Dataset entries:
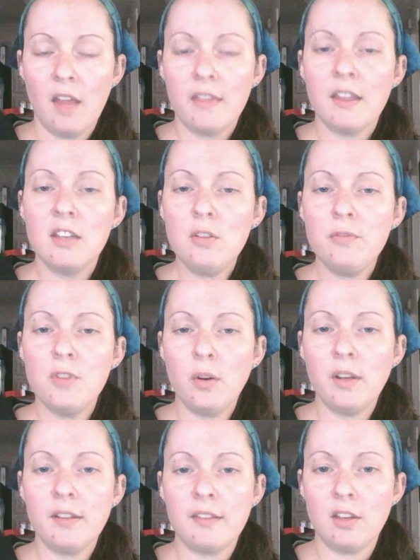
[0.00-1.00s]
then you've
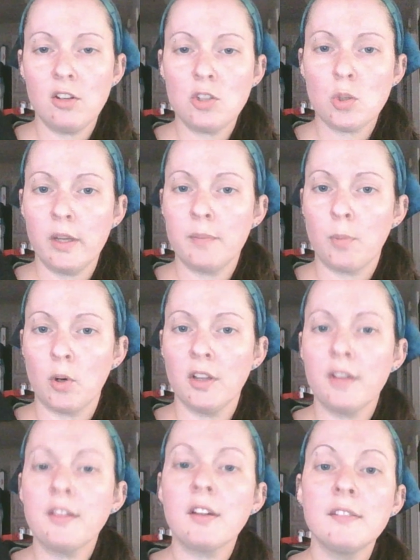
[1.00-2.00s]
noticed that your choice board
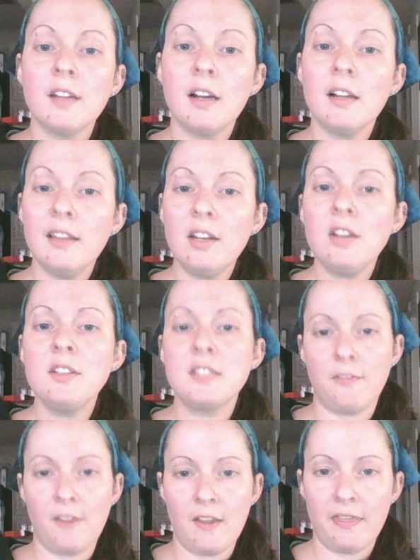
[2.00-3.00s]
looks a little
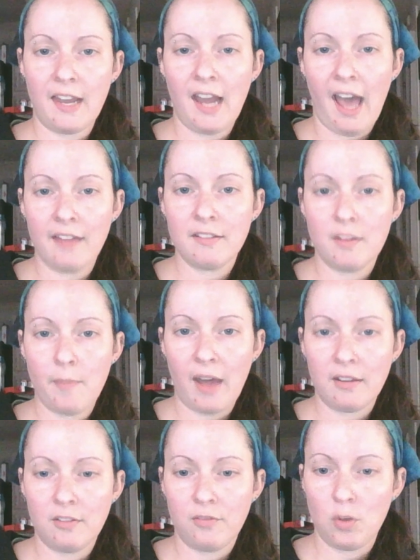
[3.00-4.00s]
different than it has the
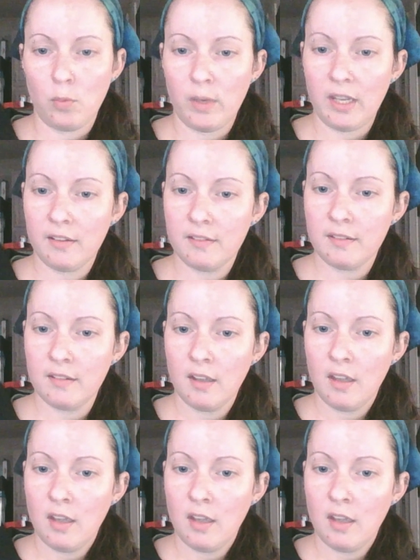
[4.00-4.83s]
past few weeks.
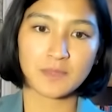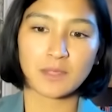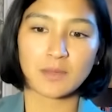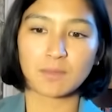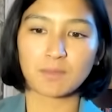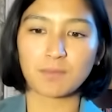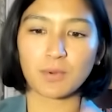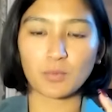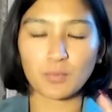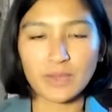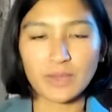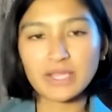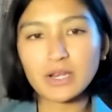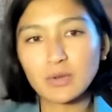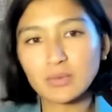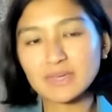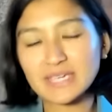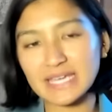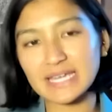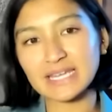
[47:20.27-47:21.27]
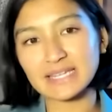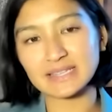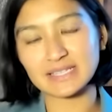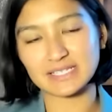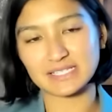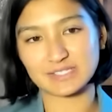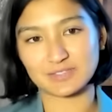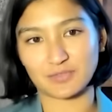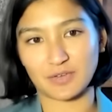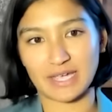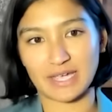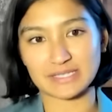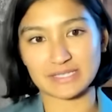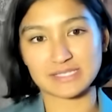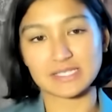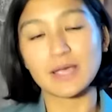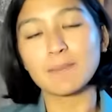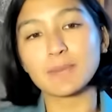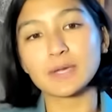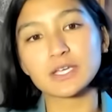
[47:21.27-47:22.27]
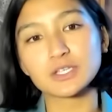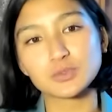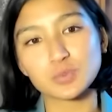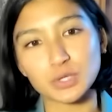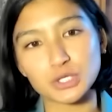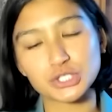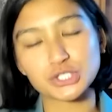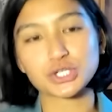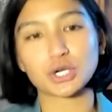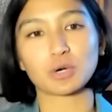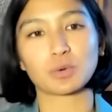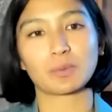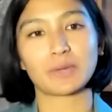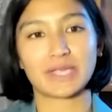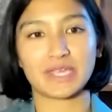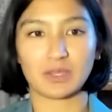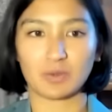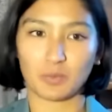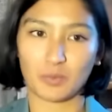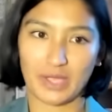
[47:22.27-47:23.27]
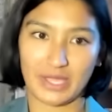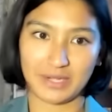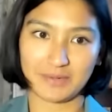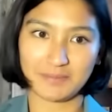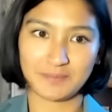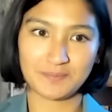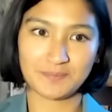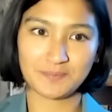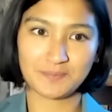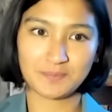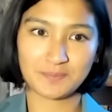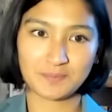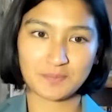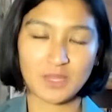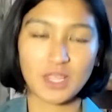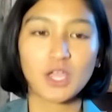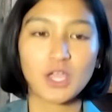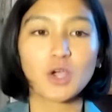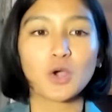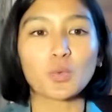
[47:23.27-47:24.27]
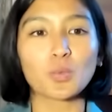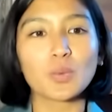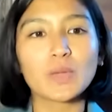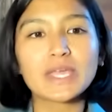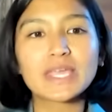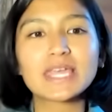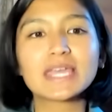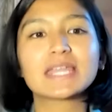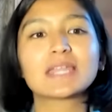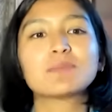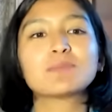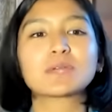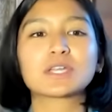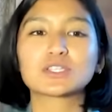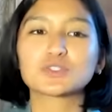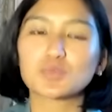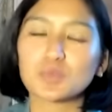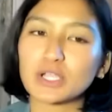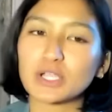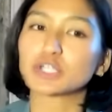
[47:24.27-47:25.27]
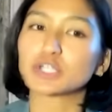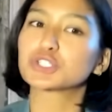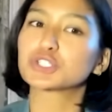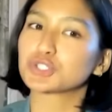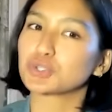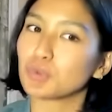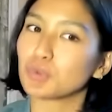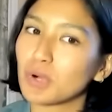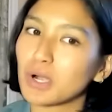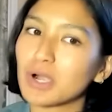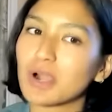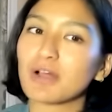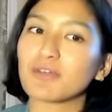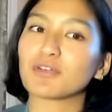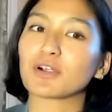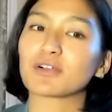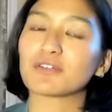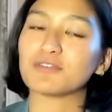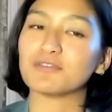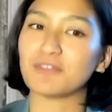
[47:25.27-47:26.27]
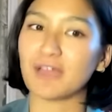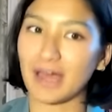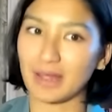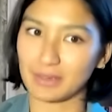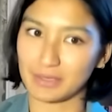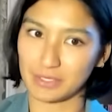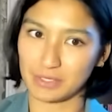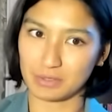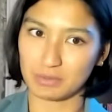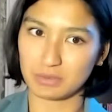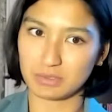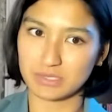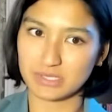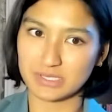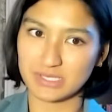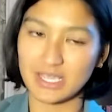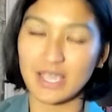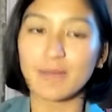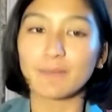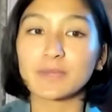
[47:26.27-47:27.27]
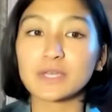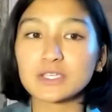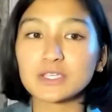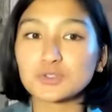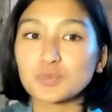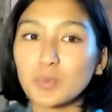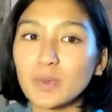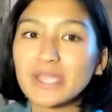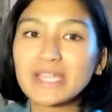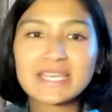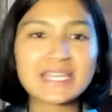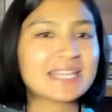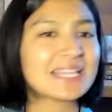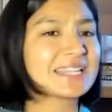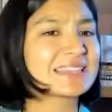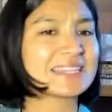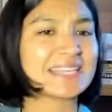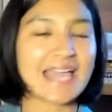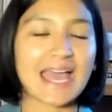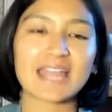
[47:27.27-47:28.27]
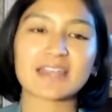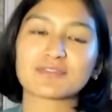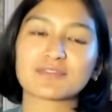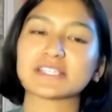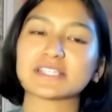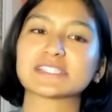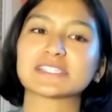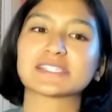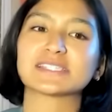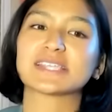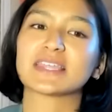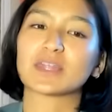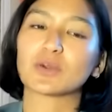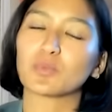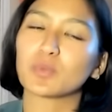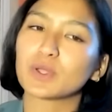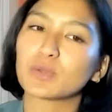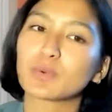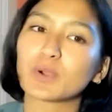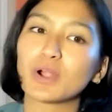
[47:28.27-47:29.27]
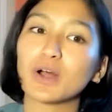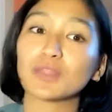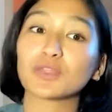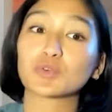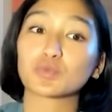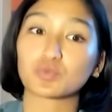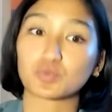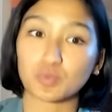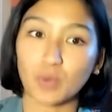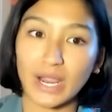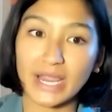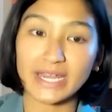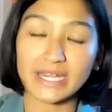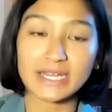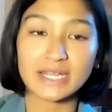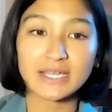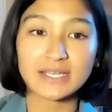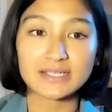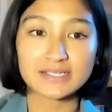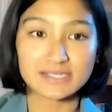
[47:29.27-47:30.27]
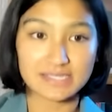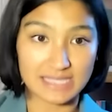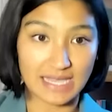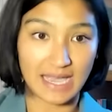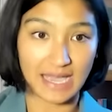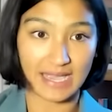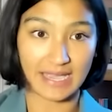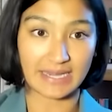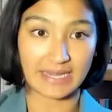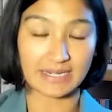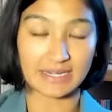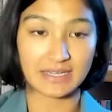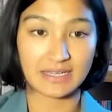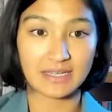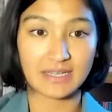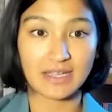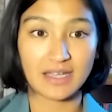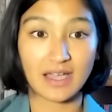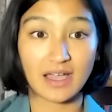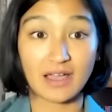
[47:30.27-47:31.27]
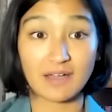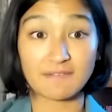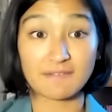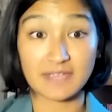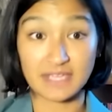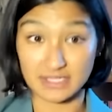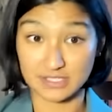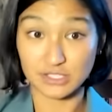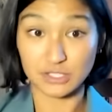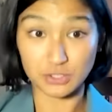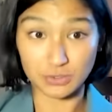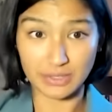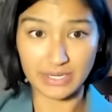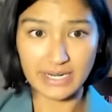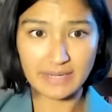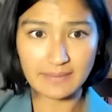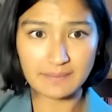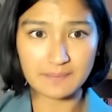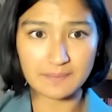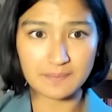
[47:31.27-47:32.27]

But we don't get in these fights because we're sure we can win. We get in because we are sure of our values, because we need at the end of this to say that we were on the right side of history.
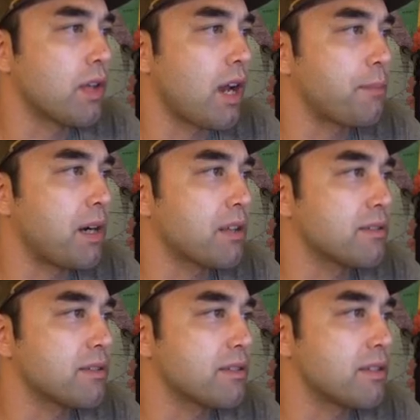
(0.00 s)
the
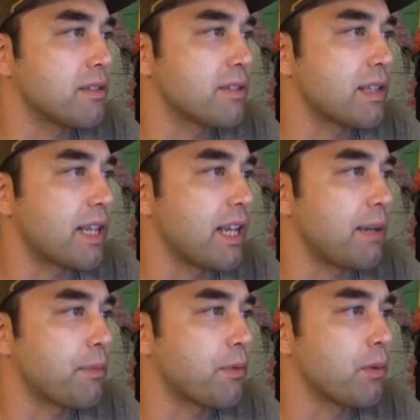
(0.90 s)
hypothesis is that they
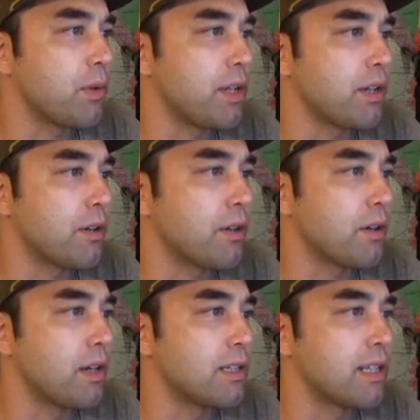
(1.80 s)
came through
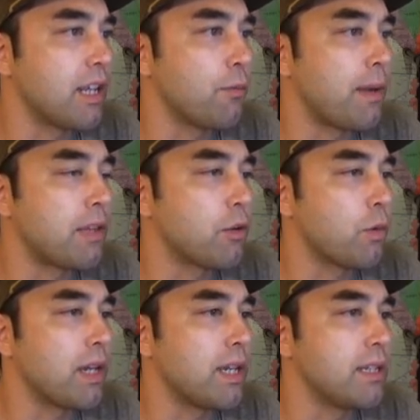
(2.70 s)
here and then they made their
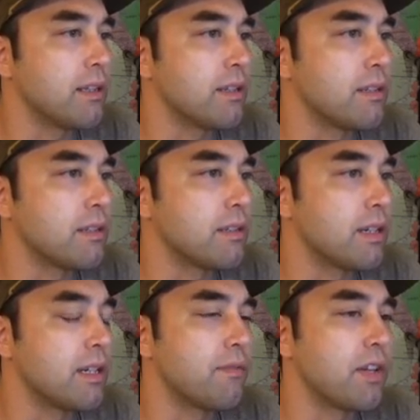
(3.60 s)
way inland
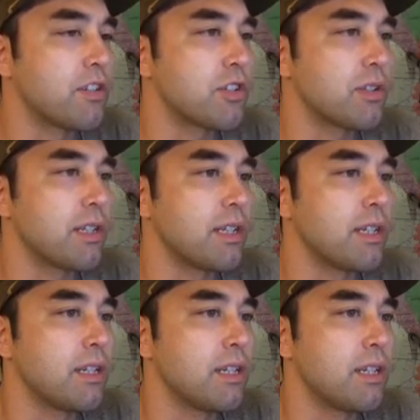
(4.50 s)
and
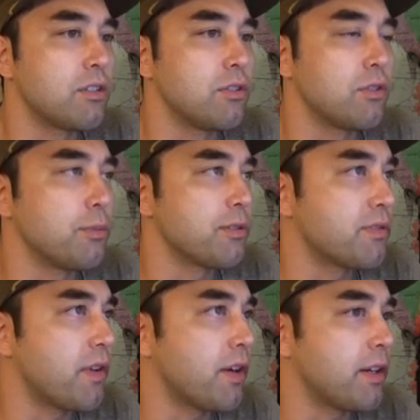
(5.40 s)
eventually to Cooper's
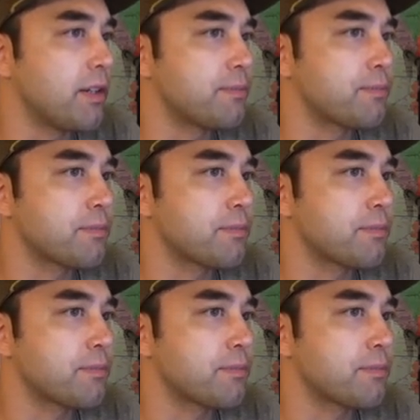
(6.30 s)
Ferry.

- _How to complete this task_
What you write must match, line for line, the lines from the one with "[47:30.27-47:31.27]" through the last line of the data above, minus the pictures.

- _Result of the task_
[47:30.27-47:31.27]
[47:31.27-47:32.27]

But we don't get in these fights because we're sure we can win. We get in because we are sure of our values, because we need at the end of this to say that we were on the right side of history.
(0.00 s)
the
(0.90 s)
hypothesis is that they
(1.80 s)
came through
(2.70 s)
here and then they made their
(3.60 s)
way inland
(4.50 s)
and
(5.40 s)
eventually to Cooper's
(6.30 s)
Ferry.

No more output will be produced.